Does it not just adapt cleanly to simply adopt the three laws of robotics to corporations?
- A corporation may not injure a human being or, through inaction, allow a human being to come to harm.
- A corporation must obey the orders given it by human beings except where such orders would conflict with the First Law.
- A corporation must protect its own existence as long as such protection does not conflict with the First or Second Laws.
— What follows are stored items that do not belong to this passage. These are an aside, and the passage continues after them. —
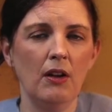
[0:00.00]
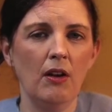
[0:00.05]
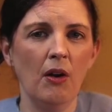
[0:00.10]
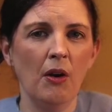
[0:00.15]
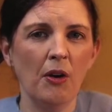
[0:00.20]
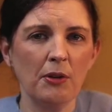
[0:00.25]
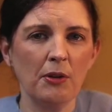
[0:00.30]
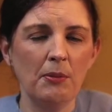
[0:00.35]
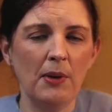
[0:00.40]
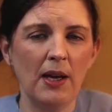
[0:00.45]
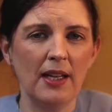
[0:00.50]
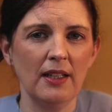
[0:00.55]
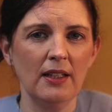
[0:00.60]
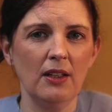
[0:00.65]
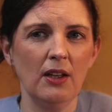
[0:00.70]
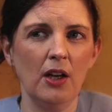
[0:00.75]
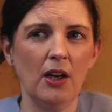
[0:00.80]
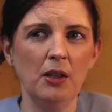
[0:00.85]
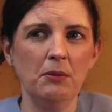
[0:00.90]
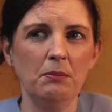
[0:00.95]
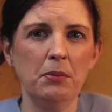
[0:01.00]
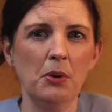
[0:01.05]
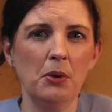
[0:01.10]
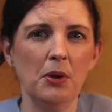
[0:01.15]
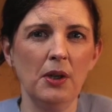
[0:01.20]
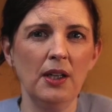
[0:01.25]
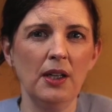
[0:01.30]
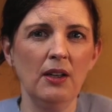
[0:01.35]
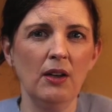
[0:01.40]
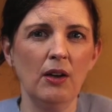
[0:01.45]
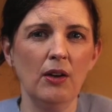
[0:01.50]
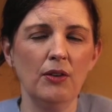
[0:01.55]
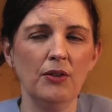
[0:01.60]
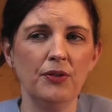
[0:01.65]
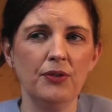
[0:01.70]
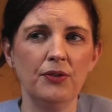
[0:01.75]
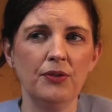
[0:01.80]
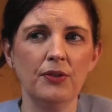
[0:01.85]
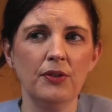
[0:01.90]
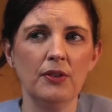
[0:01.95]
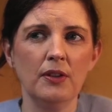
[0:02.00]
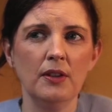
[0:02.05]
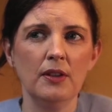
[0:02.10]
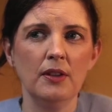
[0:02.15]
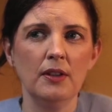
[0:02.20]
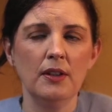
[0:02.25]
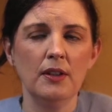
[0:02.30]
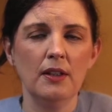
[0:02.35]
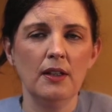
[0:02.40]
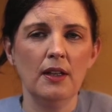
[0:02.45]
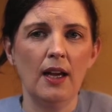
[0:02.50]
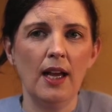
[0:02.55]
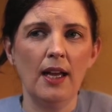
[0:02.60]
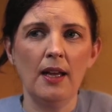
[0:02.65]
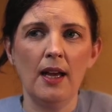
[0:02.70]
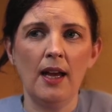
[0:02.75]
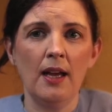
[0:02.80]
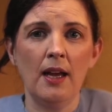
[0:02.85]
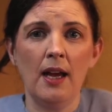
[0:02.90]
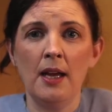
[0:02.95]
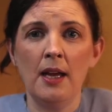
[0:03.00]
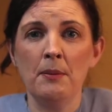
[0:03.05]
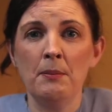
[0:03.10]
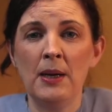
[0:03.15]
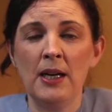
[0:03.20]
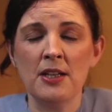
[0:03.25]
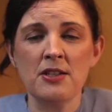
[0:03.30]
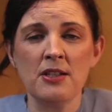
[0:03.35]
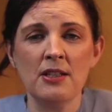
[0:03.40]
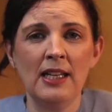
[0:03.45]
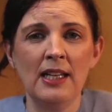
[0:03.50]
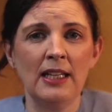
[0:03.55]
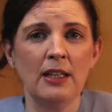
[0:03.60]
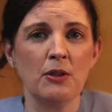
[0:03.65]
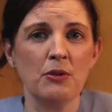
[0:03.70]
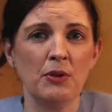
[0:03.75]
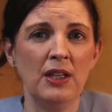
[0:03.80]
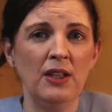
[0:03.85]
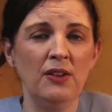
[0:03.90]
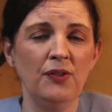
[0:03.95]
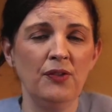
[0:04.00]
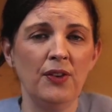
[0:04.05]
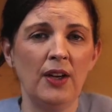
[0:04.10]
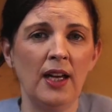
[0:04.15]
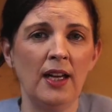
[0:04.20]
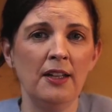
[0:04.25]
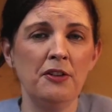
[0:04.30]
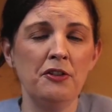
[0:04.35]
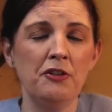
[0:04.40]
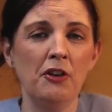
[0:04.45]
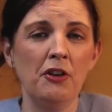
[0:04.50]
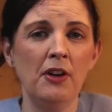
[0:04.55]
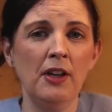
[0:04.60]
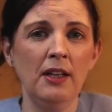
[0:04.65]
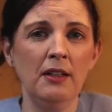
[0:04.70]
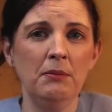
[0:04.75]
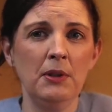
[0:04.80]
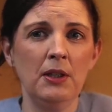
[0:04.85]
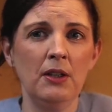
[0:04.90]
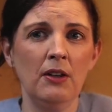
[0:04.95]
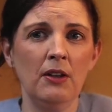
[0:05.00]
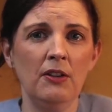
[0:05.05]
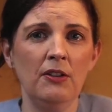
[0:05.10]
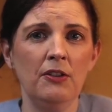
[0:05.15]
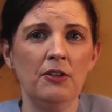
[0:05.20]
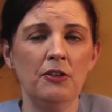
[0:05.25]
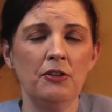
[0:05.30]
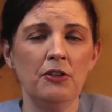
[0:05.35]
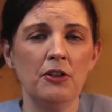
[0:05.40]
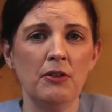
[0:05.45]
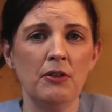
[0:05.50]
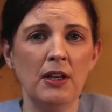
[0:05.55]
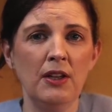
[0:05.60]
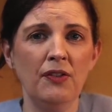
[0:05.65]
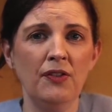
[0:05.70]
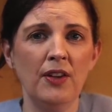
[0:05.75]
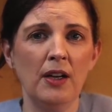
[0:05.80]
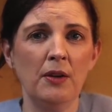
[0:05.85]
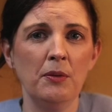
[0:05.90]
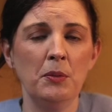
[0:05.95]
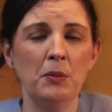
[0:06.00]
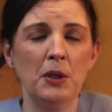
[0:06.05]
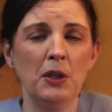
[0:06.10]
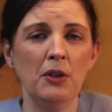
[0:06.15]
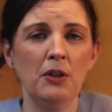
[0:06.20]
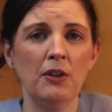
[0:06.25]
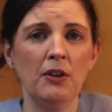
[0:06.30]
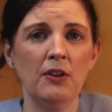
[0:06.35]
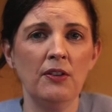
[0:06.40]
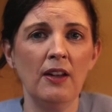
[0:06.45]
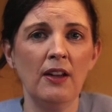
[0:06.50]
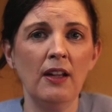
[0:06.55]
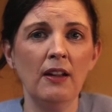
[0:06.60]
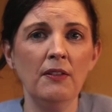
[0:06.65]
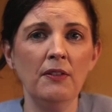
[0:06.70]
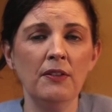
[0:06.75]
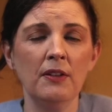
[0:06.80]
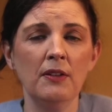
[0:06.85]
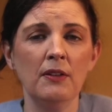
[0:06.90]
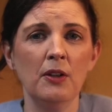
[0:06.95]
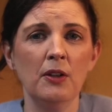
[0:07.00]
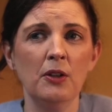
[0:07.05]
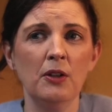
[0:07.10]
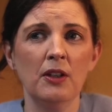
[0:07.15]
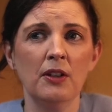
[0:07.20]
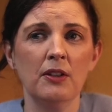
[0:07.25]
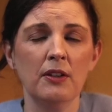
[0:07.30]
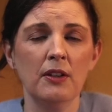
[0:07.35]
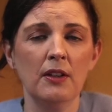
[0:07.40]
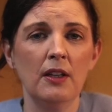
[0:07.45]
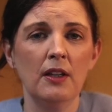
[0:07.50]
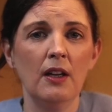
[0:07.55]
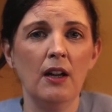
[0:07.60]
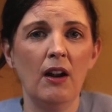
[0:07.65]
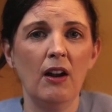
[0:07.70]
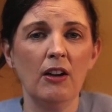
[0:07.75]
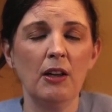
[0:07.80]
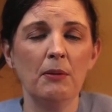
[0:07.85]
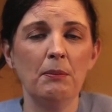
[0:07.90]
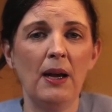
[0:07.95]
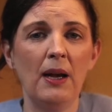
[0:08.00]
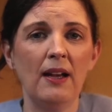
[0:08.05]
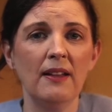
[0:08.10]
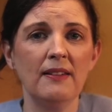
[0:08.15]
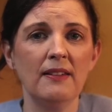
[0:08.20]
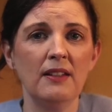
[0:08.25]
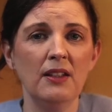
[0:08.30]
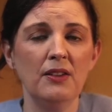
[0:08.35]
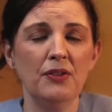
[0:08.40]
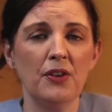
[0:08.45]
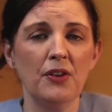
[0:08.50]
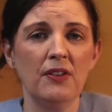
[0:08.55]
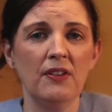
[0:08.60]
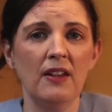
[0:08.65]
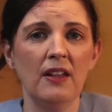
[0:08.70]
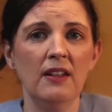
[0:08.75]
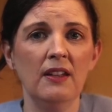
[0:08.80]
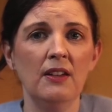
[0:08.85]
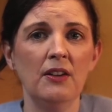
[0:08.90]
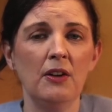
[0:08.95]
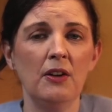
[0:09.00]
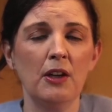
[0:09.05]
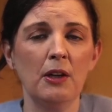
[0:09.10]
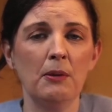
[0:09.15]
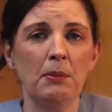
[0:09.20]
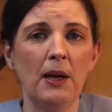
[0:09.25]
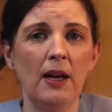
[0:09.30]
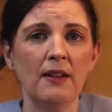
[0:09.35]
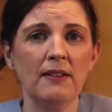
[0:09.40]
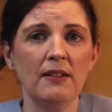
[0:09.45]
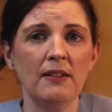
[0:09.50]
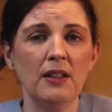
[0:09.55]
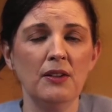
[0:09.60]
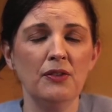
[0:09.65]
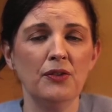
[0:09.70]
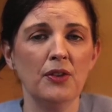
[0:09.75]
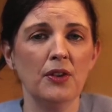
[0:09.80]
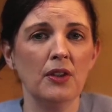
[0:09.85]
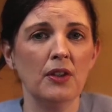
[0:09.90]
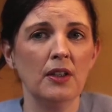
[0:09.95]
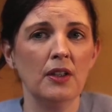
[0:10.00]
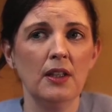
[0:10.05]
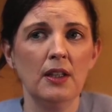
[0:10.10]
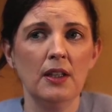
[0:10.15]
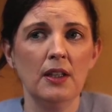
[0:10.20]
automatic outpouring of, I imagine, like grief and joy, because there's a grief there when we look at ourselves and look at our capacity for sin and our capacity for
The entire I, Robot anthology is a study into how even the simplest rule system, like the three rules of robotics, still can have terrible outcomes and unintended consequences.
Agreed, yet I can’t help thinking lately that there are great parallels between Robots/AI and corporations. For instance, it seems to make sense that it would be prohibited from “constructs” like corporations from ever harming people, never mind seemingly having greater rights than people.
In many jurisdictions, it’s actually the case that a corporate charter can be revoked at will by the government. Meaning it would immediately lose tax status and legitimacy. They could of course sue the government for doing so, but I feel it’s a damn shame the government doesn’t just “kill” corporations when they start hurting people.
A corporation has no right to exist. It exists as a privilege at the pleasure of the government. Because it’s not an actual person.
I totally agree. I hope we some day enter an era of more rigorous control over Corporations, where consequences are taken not only by the construct, but by the individuals that knowingly directed it to cause harm.
For the first time it seemed like with Volkswagen things might move that way, but with the exit of reason from leadership I’m afraid we’re all cannon fodder for Corps once again.
At its core, isn’t a corporation just a machine designed to turn human life into profit?
Every large corporation has an actuarial function, deciding how much harm and death is tolerable. Constructing a building could be 100% safe, but the cost would not be tolerable. It would take such a huge chunk of GDP for construction that the economy would collapse. How much should the mine spend on environmental safety when it comes directly from profits? We must make these choices, but somehow when the corporation blows it, they rarely suffer losses more than the profit they made, creating the moral hazard.
I cheered when Arthur Anderson Inc was basically given corporate capital punishment for enabling Enron’s misdeeds. There needs to be that fear, and it’s not currently there. No banker in the US thinks he’d better be careful, since no banker was sent to jail for the rampant crimes that led to the housing collapse. I doubt the recent arrest of the VW exec would have taken place if he were of an American corp.